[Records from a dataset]

'''

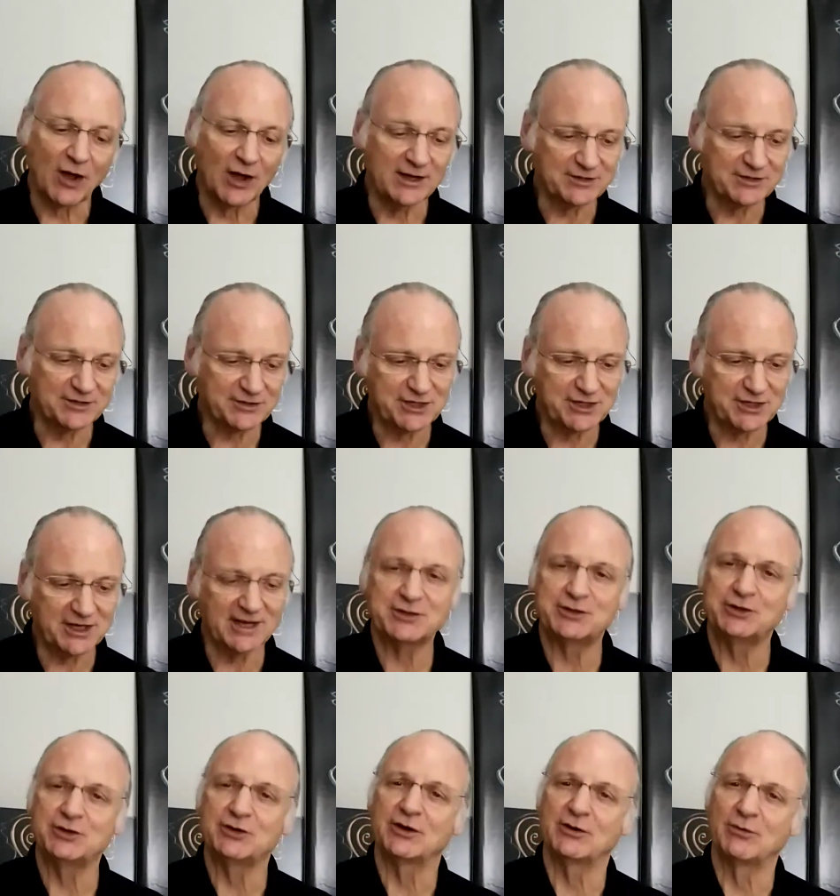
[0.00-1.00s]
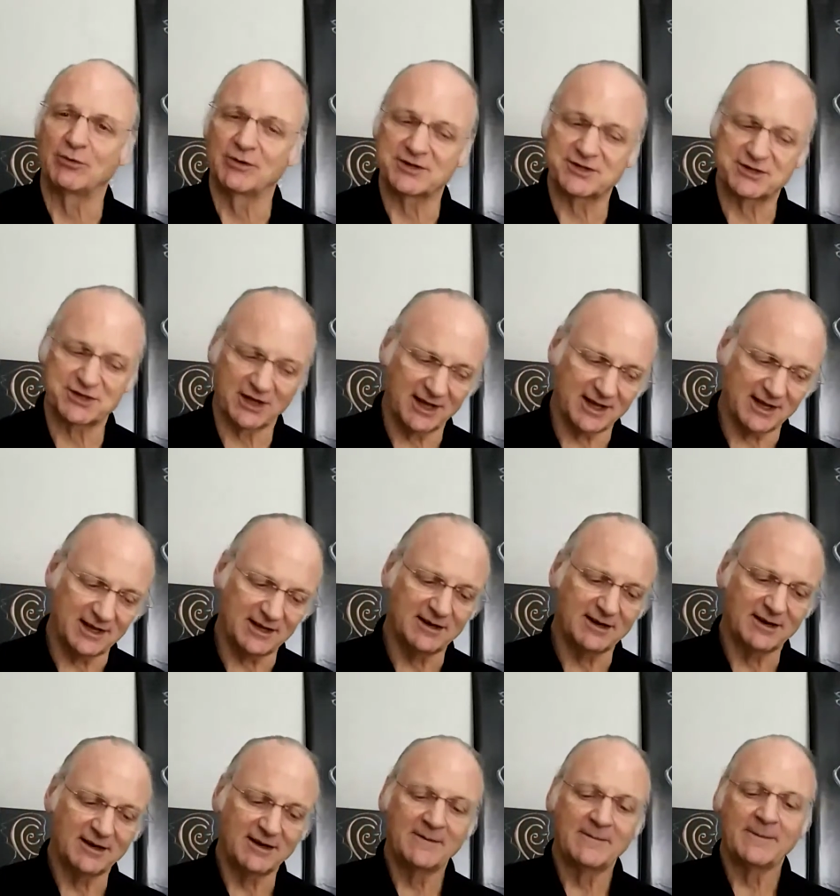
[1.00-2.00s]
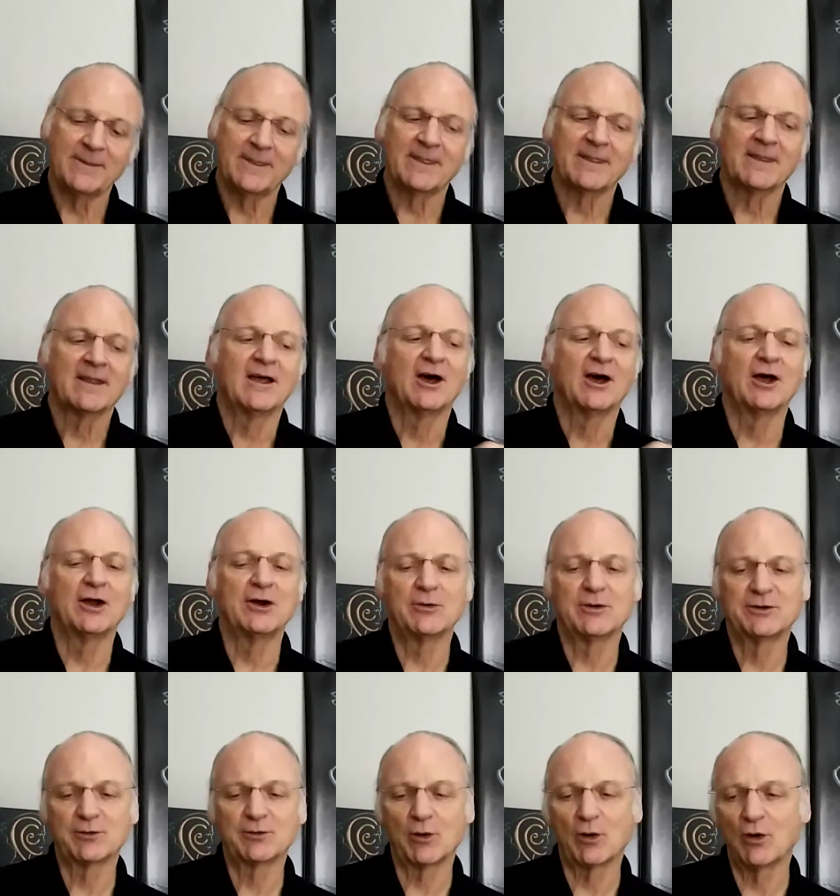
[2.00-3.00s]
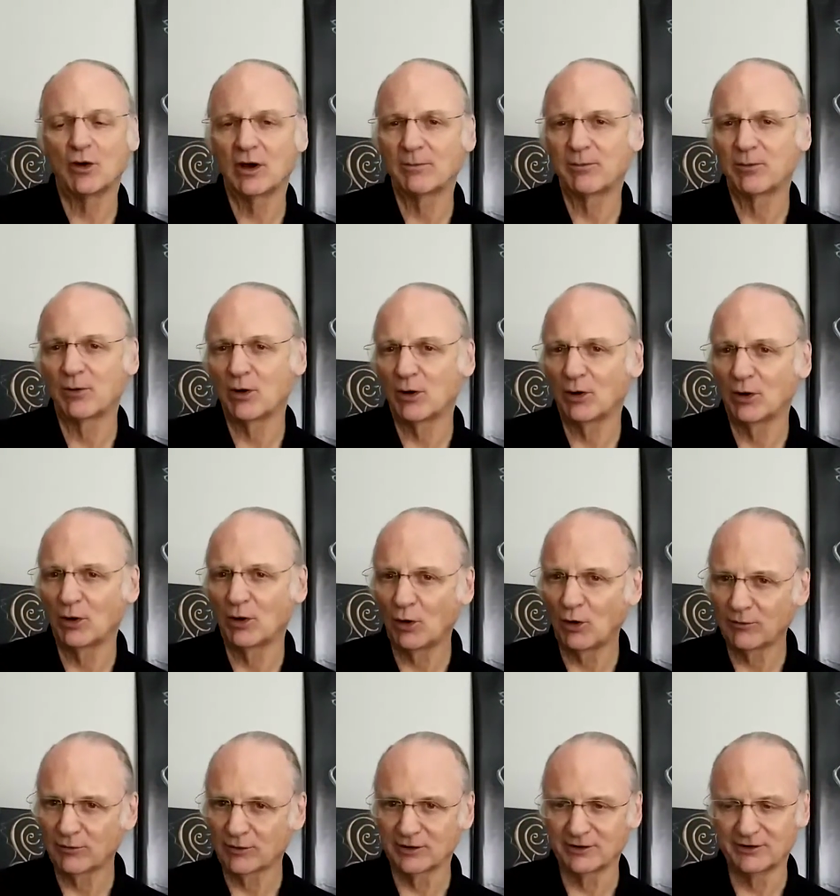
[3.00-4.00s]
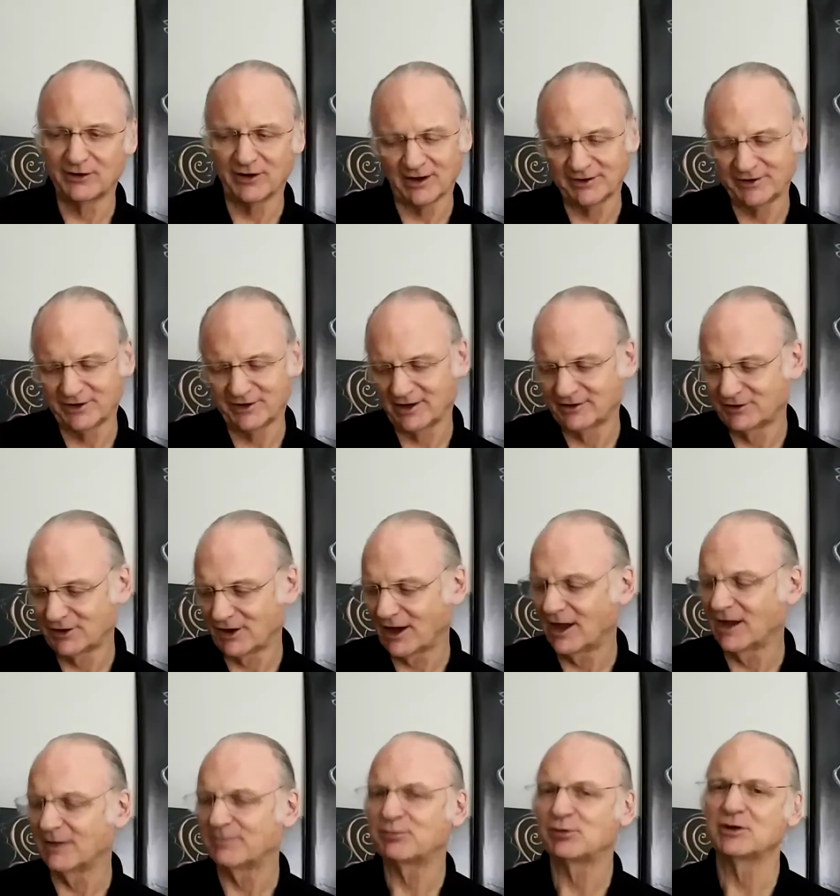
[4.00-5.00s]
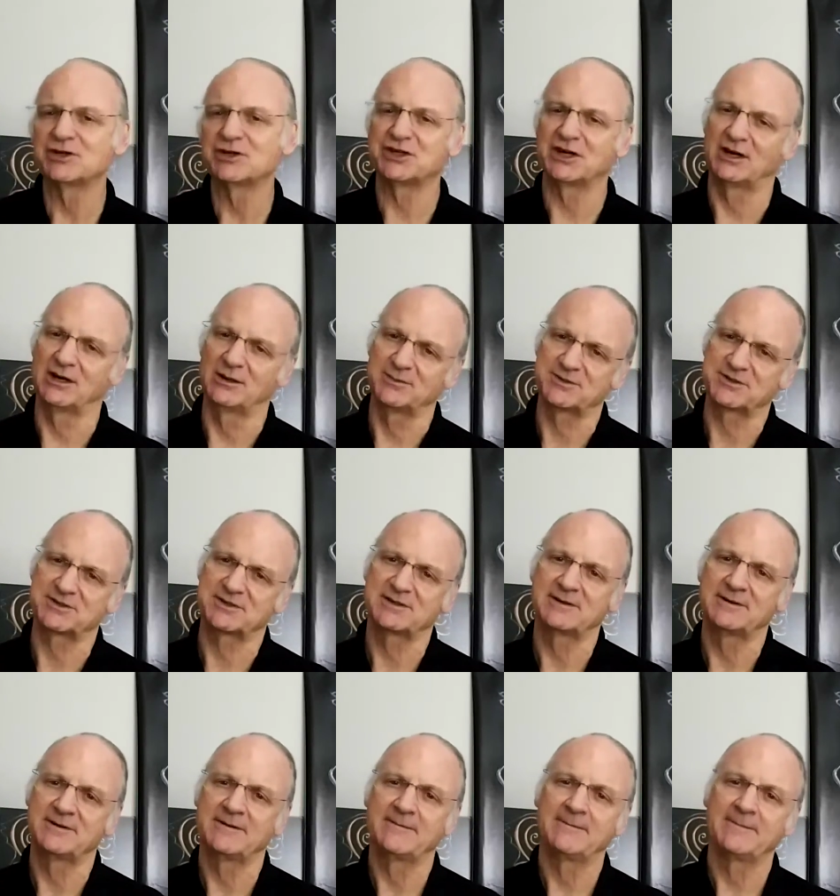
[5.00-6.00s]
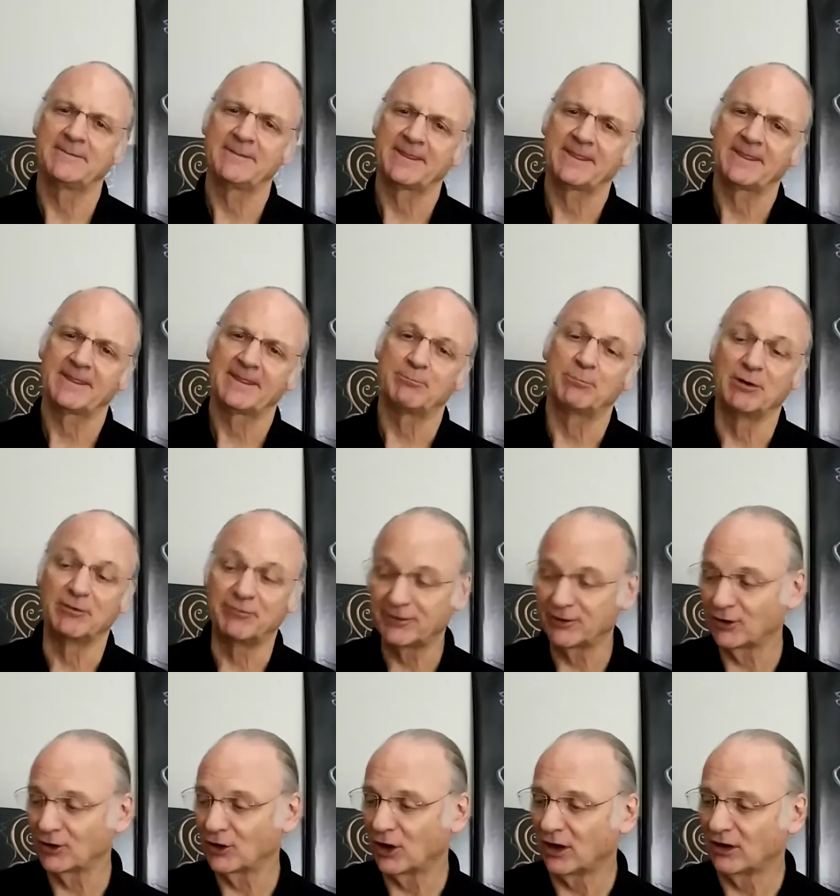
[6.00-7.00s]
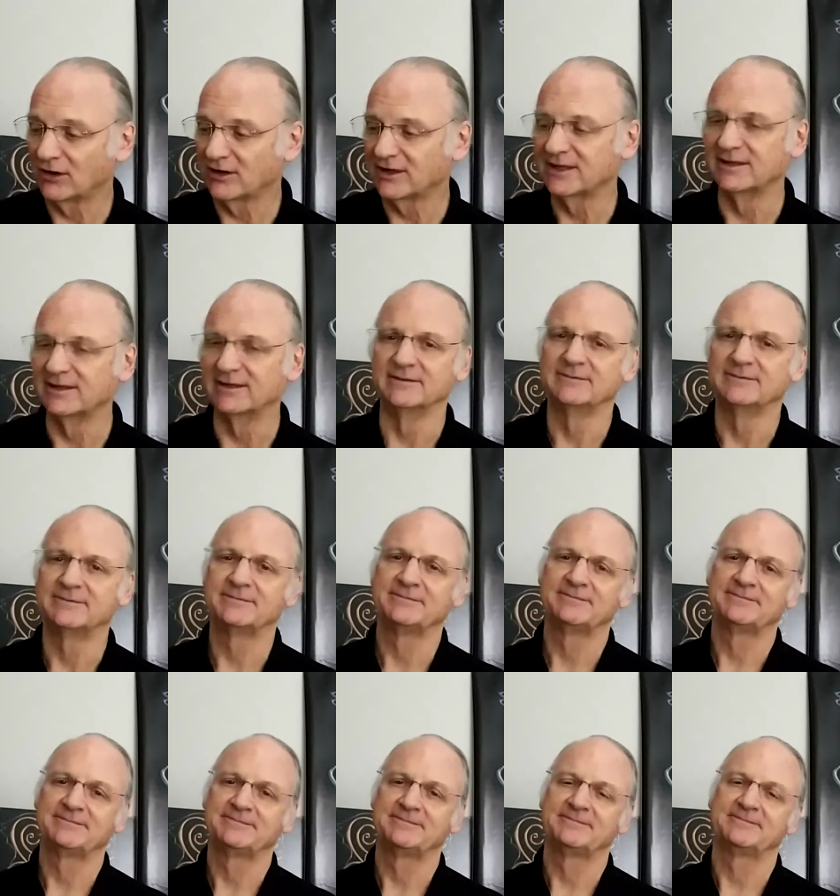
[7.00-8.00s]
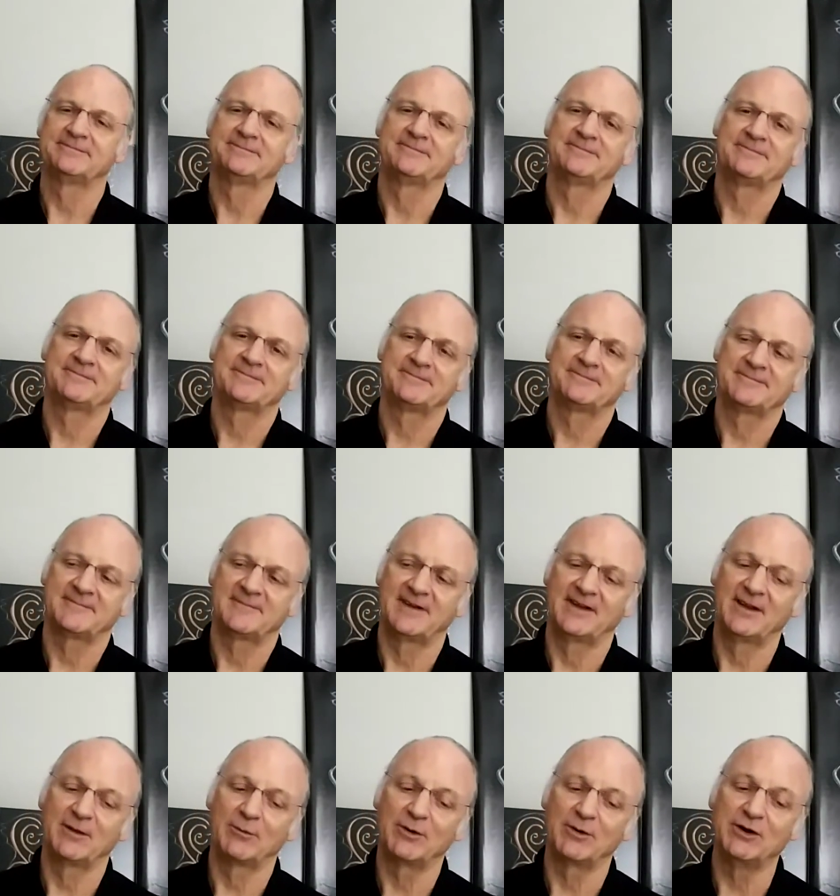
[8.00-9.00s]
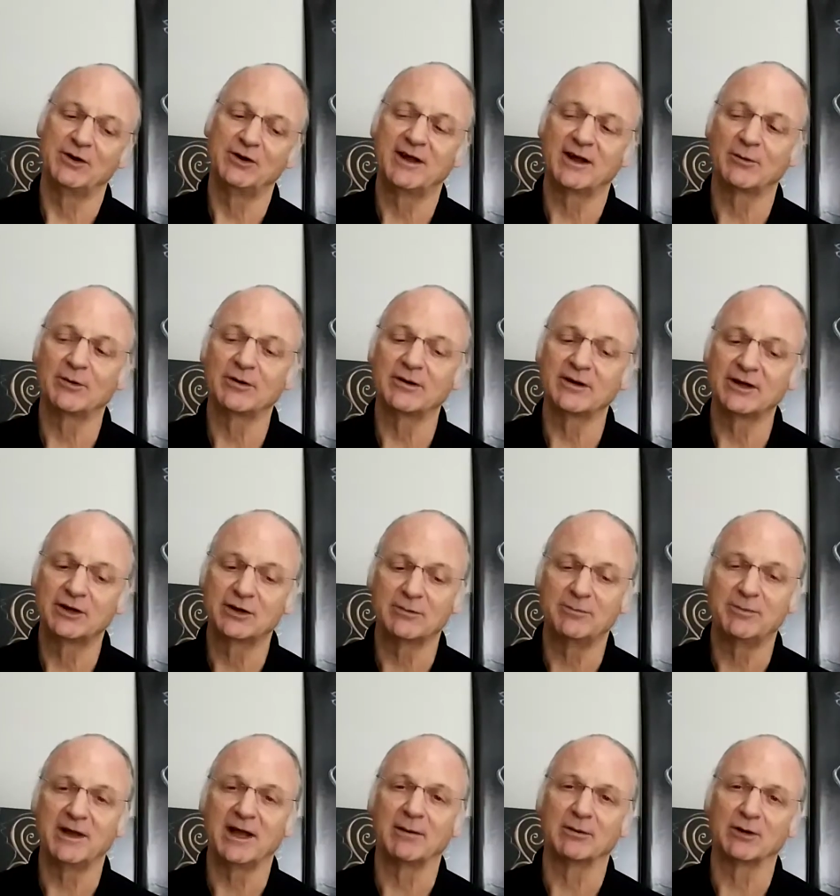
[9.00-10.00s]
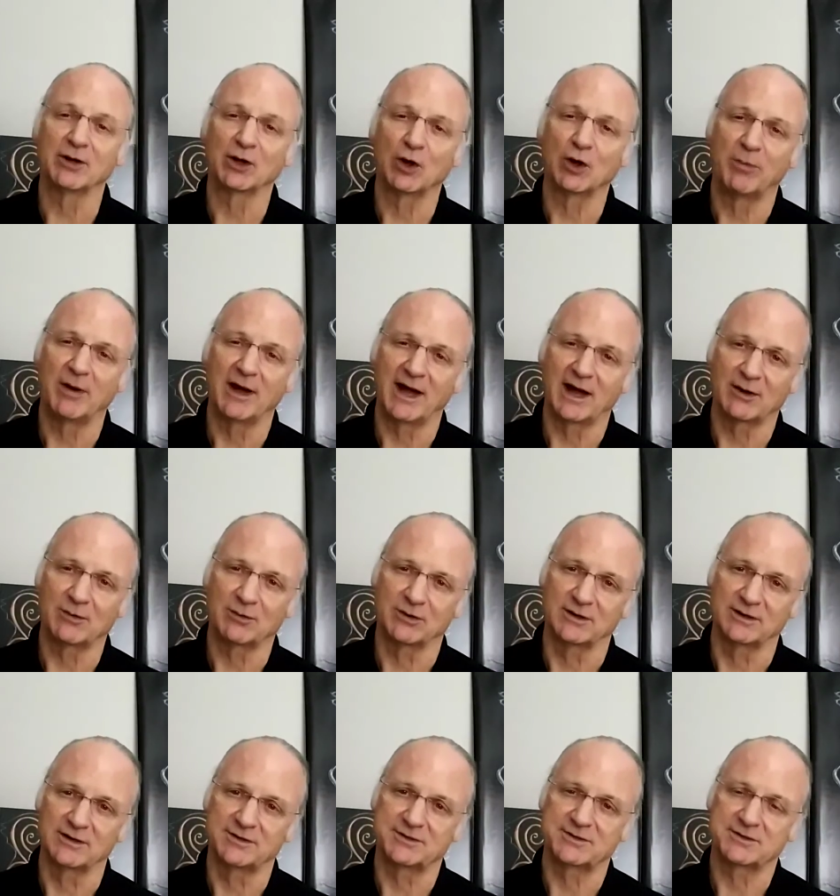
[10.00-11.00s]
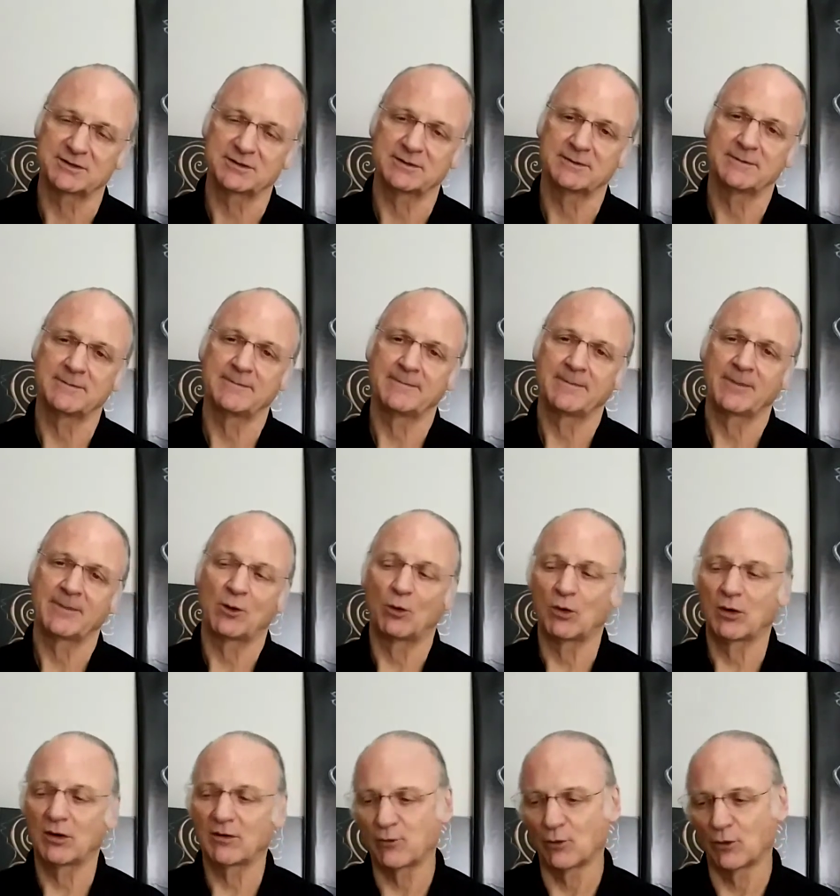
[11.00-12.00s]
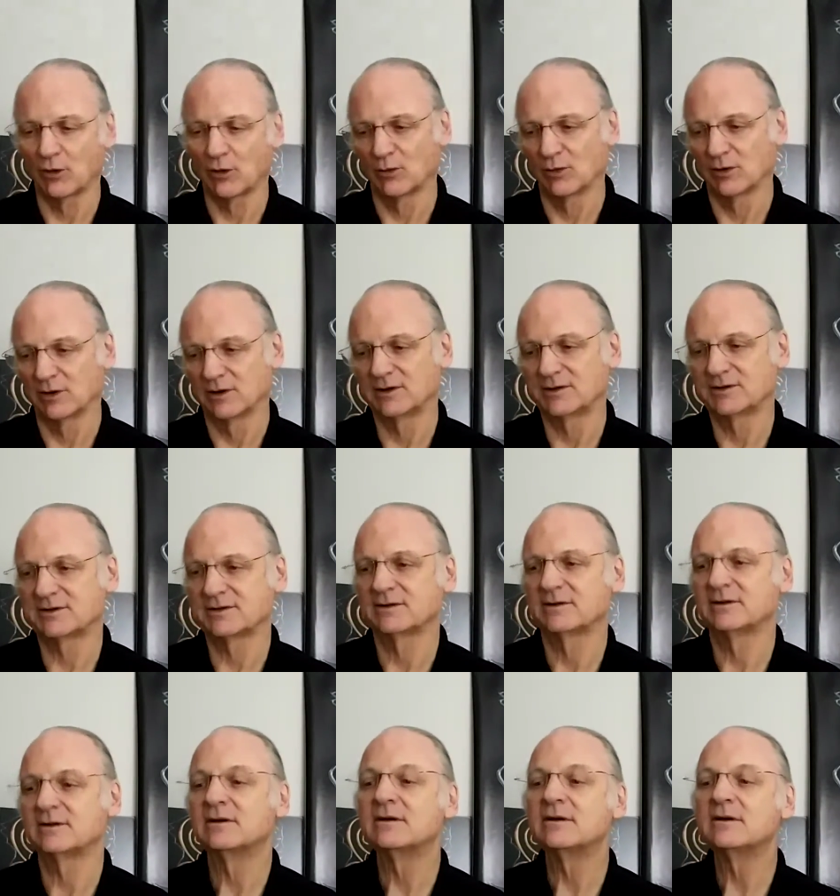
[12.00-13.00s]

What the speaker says: I suggest you could recite hundreds roll up, roll over, push-ups. But fill it all in. And then when you get really good, be able to go backwards or forwards.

'''

§ Aim of the task
From the first line to the last, set down the data exactly, without the pictures.

§ Solution for this exercise
[0.00-1.00s]
[1.00-2.00s]
[2.00-3.00s]
[3.00-4.00s]
[4.00-5.00s]
[5.00-6.00s]
[6.00-7.00s]
[7.00-8.00s]
[8.00-9.00s]
[9.00-10.00s]
[10.00-11.00s]
[11.00-12.00s]
[12.00-13.00s]

What the speaker says: I suggest you could recite hundreds roll up, roll over, push-ups. But fill it all in. And then when you get really good, be able to go backwards or forwards.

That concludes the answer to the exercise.